▶
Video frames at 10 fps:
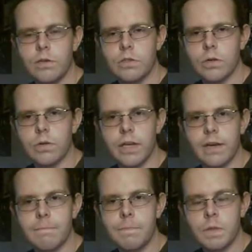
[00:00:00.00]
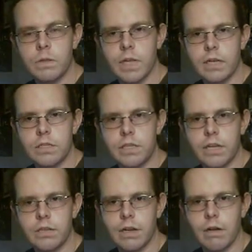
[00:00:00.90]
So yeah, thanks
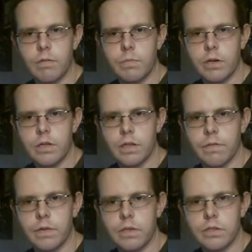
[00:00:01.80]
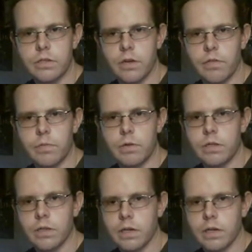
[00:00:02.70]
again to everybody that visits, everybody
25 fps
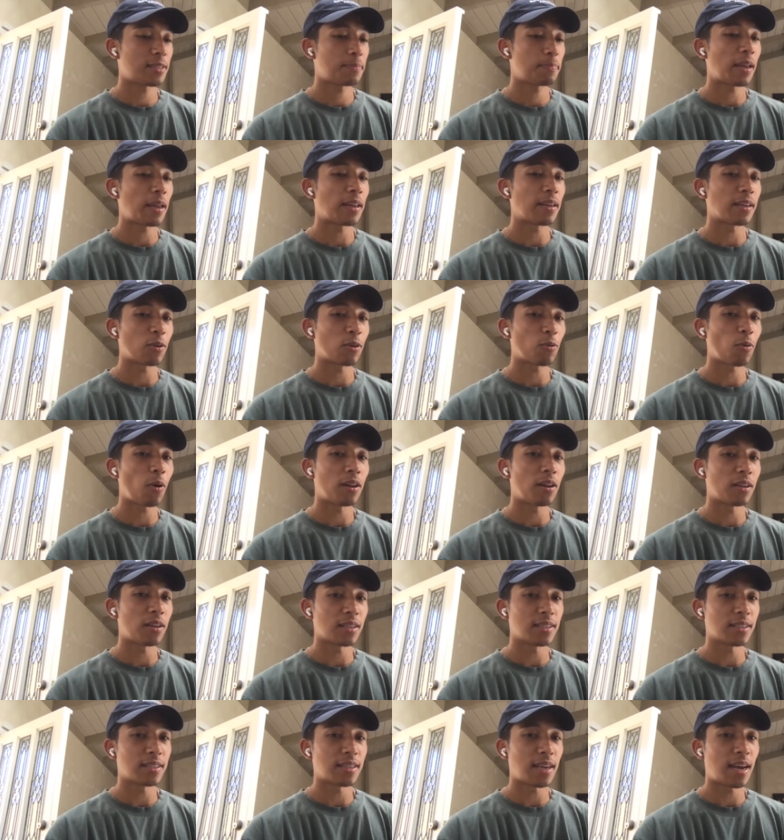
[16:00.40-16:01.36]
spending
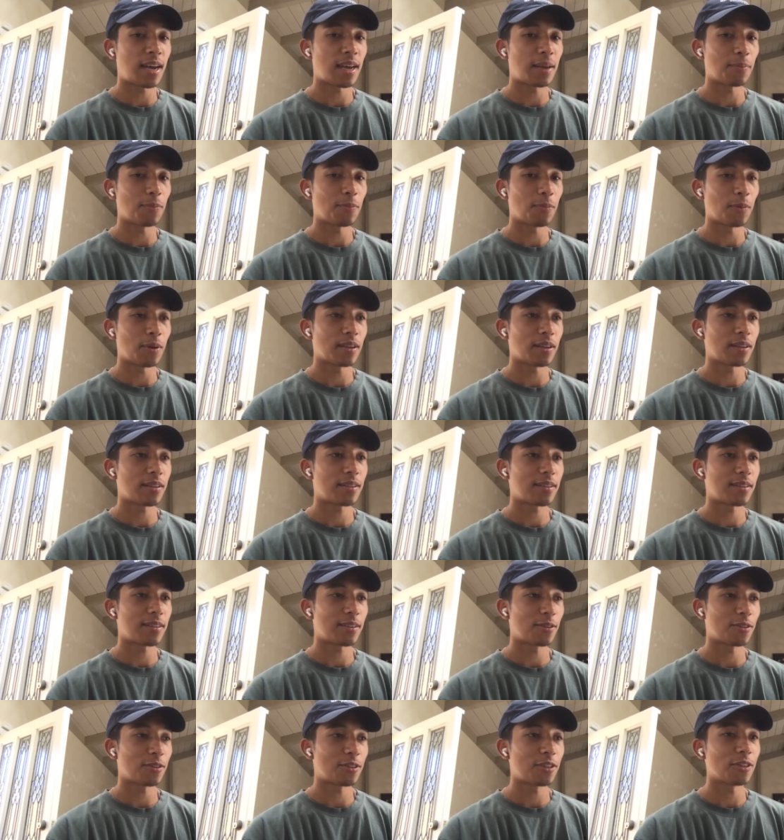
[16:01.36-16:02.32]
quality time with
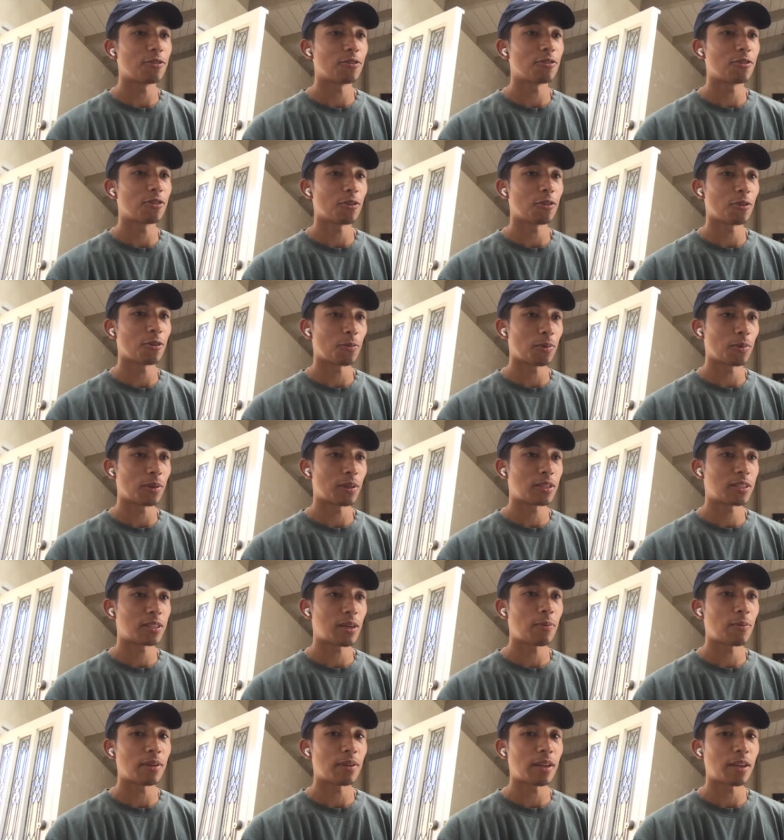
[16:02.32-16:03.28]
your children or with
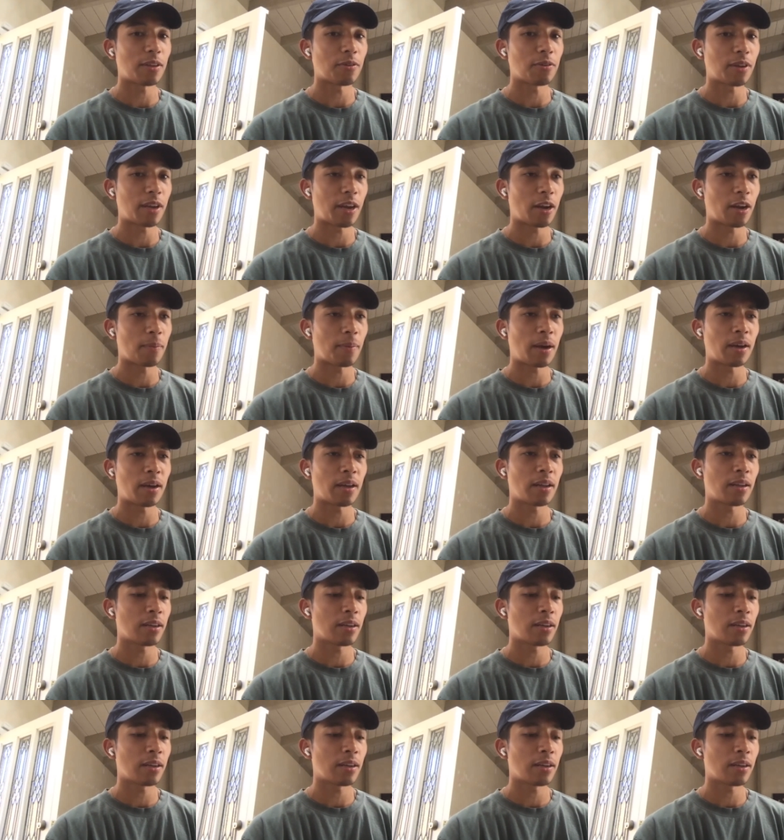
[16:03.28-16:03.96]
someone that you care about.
◀
EXERCISE DETAILS: Leave the pictures out and output the rest of the data word for word.

ANSWER TO THIS PROBLEM:
Video frames at 10 fps:
[00:00:00.00]
[00:00:00.90]
So yeah, thanks
[00:00:01.80]
[00:00:02.70]
again to everybody that visits, everybody
25 fps
[16:00.40-16:01.36]
spending
[16:01.36-16:02.32]
quality time with
[16:02.32-16:03.28]
your children or with
[16:03.28-16:03.96]
someone that you care about.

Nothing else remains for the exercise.